REQUIRED ACTION:
Filter the entries, keeping every line with the word "video".

[Stored data entries]
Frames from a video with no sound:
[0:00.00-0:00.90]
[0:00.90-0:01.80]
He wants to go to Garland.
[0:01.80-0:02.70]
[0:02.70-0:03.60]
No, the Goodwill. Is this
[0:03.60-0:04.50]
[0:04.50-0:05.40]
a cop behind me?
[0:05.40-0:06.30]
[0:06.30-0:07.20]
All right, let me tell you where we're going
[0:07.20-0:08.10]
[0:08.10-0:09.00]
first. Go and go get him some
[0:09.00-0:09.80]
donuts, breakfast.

==

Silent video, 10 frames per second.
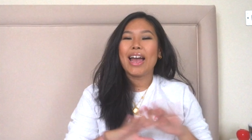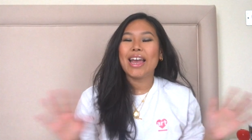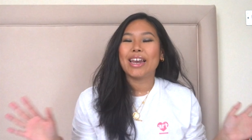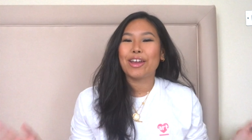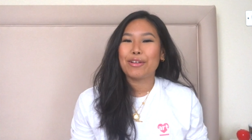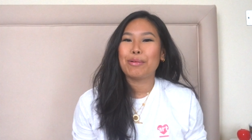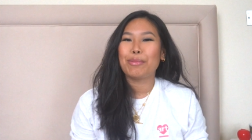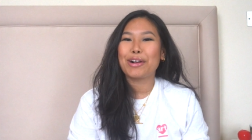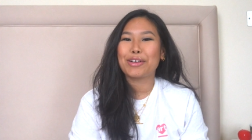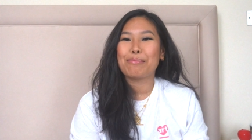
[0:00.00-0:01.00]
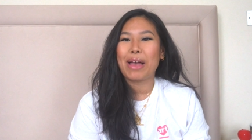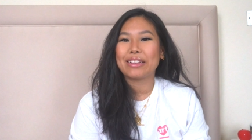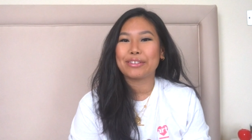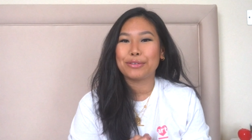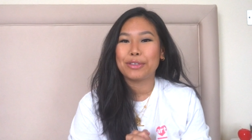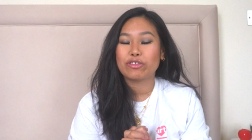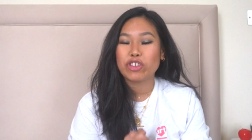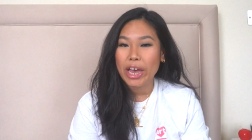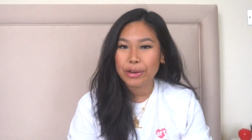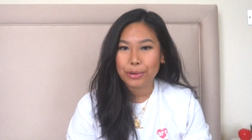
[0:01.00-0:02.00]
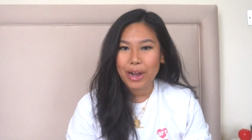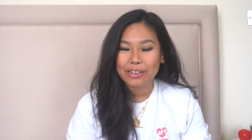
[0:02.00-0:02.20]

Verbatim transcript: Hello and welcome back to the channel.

WORKED SOLUTION:
Frames from a video with no sound:
Silent video, 10 frames per second.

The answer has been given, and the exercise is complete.